If within one year following a "change in control", the Company terminates an
Executive's employment without "cause" or if an Executive terminates his or her
employment for "good reason", the Executive shall be entitled to all accrued
compensation and to a lump sum payment equal to one and one-half times the
Executive's then current annual base salary and one times the Executive's most
recent annual bonus; in addition, all previously unvested options and rights
granted to the Executive shall immediately vest and become fully exercisable as
of the date of termination for a period of 90 days, and the Executive, his or
her spouse and dependents shall be covered under the Company's health benefit
plans for 12 months following termination. The term "cause" includes the
following: (i) any violation by the Executive of any agreement between the
Executive and the Company or any law relating to non-competition, trade secrets,
inventions, non-solicitation or confidentiality; (ii) any material breach or
default of any of the Executive's duties or other obligations or covenants under
his employment agreement; (iii) gross
negligence, dishonesty or willful misconduct; (iv) any act or omission which has
a material adverse effect on the Company's business, reputation, goodwill or
customer relations; (v) any conviction of or pleading nolo contendere to a
crime; (vi) any act or omission which, at the time it occurs, is in material
violation of any Company policy, such as they now exist or hereafter are
supplemented, amended, modified or restated; or (vii) an act of fraud or
embezzlement or misappropriation of property.
The term "good reason" includes the following: (i) a material diminution in the
Executive's base compensation; (ii) a material diminution in the Executive's
authority, duties or responsibilities; or (iii) any other action or inaction
that constitutes a material breach by the Company of the change in control
agreement with such Executive. An Executive is only entitled to terminate his or
her employment for "good reason" if: (w) one or more of the conditions
constituting "good reason" occurs without the Executive's written consent:
(x) the Executive provides notice to the Company of the existence of a condition
constituting "good reason" within 90 days of the initial occurrence of such
condition; (y) the Company fails to remedy such condition constituting "good
reason" within 30 days of being provided notice of such condition by the
Executive; and (z) the Executive voluntarily terminates his or her employment
within six months of the initial occurrence of such condition constituting "good
reason".
If the Company terminates an Executive with "cause" or the Executive terminates
his or her employment for any reason not constituting "good reason", the Company
has no obligations, except that it shall pay any accrued compensation.
Pursuant to the terms of the change in control agreement, each Executive has
agreed not to compete with the Company during the Executive's period of
employment and for a period of eighteen months thereafter.

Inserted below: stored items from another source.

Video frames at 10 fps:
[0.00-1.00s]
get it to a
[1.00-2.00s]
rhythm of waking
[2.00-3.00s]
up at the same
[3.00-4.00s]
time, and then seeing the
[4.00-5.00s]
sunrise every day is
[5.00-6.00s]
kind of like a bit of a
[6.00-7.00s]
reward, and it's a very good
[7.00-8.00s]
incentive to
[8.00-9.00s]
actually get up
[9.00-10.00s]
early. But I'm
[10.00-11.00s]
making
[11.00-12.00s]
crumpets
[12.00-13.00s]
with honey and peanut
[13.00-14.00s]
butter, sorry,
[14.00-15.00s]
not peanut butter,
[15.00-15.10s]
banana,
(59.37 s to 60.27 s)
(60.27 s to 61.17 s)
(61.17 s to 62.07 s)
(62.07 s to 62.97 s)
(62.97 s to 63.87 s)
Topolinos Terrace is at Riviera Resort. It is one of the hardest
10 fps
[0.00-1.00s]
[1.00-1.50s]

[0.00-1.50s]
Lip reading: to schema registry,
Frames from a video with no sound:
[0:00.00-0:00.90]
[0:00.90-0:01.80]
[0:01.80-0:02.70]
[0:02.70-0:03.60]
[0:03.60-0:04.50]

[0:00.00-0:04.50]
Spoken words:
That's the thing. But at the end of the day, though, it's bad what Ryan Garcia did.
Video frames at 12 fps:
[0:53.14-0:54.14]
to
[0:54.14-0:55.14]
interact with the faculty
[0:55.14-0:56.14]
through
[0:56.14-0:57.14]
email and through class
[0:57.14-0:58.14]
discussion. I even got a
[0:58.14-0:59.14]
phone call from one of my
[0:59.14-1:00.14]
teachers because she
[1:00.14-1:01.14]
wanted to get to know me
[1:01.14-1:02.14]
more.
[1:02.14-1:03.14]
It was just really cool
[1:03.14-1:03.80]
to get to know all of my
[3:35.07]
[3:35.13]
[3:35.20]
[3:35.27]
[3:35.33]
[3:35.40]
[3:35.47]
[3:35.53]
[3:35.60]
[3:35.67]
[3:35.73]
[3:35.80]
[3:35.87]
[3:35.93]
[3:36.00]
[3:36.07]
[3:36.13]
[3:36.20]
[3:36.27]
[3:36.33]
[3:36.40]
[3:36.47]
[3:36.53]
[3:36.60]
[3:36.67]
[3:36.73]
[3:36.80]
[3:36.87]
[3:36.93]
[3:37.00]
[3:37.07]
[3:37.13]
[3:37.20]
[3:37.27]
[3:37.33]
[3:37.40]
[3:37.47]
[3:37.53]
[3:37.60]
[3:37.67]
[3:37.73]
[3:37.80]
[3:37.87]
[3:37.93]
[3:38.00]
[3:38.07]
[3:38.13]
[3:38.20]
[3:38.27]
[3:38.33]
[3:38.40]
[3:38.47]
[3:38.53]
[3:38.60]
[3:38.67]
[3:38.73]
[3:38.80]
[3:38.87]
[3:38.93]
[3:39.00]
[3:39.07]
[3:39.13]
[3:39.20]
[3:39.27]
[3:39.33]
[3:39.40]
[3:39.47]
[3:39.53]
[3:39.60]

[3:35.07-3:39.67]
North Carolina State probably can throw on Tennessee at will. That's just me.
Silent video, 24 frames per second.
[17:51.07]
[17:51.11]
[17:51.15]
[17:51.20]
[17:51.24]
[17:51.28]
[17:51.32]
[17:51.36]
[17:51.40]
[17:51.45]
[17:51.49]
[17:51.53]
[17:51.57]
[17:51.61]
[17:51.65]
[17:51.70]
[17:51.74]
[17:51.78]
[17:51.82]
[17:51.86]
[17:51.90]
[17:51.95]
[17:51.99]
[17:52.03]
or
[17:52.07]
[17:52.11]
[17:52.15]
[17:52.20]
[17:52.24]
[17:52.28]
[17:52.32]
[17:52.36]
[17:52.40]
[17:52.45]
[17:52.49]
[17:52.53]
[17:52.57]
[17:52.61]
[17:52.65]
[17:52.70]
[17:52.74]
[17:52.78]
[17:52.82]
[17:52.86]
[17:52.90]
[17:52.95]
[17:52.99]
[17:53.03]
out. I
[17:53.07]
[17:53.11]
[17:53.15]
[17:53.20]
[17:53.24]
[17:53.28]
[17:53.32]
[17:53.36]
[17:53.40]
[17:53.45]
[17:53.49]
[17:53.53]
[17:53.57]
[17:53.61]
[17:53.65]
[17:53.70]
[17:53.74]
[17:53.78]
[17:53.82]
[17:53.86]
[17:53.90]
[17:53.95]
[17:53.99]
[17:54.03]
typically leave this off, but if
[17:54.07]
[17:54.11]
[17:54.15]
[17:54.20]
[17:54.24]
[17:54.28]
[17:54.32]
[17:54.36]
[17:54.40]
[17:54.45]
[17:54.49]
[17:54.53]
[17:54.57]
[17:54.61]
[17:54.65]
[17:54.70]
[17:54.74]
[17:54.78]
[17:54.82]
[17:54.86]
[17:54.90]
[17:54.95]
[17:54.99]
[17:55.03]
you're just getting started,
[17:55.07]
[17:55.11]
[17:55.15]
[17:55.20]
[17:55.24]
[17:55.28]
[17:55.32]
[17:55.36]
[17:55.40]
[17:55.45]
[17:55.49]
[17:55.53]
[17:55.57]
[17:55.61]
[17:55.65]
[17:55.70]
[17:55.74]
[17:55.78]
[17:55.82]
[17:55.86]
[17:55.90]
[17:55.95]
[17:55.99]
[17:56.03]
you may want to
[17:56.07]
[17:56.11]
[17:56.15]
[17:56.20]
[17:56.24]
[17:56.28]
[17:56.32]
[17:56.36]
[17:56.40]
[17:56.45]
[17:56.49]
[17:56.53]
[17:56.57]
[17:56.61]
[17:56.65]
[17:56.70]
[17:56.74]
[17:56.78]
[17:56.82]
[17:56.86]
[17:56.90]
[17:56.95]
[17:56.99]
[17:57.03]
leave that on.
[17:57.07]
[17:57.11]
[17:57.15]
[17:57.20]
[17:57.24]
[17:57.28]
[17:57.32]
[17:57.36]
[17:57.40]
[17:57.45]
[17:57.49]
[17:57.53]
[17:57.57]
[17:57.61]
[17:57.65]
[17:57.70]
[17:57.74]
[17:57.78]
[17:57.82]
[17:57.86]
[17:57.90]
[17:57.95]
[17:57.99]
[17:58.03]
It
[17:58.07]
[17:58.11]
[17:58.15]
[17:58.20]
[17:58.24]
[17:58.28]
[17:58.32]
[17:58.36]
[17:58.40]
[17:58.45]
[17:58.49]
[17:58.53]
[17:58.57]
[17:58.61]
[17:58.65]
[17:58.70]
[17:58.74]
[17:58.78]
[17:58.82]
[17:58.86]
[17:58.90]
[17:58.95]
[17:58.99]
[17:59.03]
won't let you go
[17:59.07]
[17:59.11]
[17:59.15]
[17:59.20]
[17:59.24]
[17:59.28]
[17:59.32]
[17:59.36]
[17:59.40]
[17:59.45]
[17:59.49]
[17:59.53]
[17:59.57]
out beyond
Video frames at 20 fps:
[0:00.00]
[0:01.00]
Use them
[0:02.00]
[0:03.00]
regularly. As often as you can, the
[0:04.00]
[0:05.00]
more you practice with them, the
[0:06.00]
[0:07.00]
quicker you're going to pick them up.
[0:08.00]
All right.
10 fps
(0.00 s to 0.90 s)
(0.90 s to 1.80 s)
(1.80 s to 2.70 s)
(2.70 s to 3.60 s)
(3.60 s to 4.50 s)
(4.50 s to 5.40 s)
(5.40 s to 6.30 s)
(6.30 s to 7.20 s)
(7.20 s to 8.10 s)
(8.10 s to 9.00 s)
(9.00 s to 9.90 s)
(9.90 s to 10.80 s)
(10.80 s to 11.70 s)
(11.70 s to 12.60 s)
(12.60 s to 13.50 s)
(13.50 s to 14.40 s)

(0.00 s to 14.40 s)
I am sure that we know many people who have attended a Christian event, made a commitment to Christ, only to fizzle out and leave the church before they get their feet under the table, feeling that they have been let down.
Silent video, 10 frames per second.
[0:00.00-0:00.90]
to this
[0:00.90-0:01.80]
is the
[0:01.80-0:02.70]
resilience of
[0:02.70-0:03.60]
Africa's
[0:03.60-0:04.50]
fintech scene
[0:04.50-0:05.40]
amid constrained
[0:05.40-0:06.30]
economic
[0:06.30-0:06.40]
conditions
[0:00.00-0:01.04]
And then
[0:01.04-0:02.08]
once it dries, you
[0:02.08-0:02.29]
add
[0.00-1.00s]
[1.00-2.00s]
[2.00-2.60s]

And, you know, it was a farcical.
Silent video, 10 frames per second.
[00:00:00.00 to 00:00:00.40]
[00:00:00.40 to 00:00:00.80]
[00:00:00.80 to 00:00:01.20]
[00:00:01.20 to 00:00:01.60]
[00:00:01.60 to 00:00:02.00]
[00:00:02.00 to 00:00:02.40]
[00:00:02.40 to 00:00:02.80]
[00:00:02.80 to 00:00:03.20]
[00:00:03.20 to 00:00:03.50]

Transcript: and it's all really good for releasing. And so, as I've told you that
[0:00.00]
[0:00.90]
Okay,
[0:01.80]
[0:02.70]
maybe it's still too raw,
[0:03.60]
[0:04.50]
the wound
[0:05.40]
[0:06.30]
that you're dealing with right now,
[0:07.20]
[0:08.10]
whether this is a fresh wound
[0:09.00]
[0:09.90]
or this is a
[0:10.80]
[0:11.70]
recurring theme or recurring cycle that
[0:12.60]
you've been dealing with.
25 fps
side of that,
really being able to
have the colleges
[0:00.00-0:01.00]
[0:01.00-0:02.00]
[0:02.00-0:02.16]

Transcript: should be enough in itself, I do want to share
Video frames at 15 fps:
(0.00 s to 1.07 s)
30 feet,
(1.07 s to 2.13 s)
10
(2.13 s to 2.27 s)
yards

The change in control
agreements also contain provisions related to return of Company property,
non-disclosure of Company confidential information and other restrictive
covenants related to non-solicitation of Company employees, agents and
customers.
The foregoing description of the change in control agreements is a summary of
the material terms of the agreements and does not purport to be complete, and is
qualified in its entirety by reference to the agreements, copies of which are
attached to this Current Report on Form 8-K as Exhibit 10.5 and Exhibit 10.6,
each of which is incorporated herein by reference.
Item 9.01 Financial Statements and Exhibits.
(d) Exhibits.
10.1 Amendment No. 1 to Lawson Products, Inc. Long-Term Capital Accumulation Plan.
10.2 Form of Amended and Restated Award Agreement.
10.3 Amended and Restated Employment Agreement dated as of February 12, 2009 by and between the Company and Thomas Neri.
10.4 Amended and Restated Employment Agreement dated as of February 12, 2009 by and between the Company and Neil E. Jenkins.
10.5 Change in Control Agreement dated as of February 12, 2009 by and between the Company and Harry Dochelli.
10.6 Change in Control Agreement dated as of February 12, 2009 by and between the Company and Stewart Howley.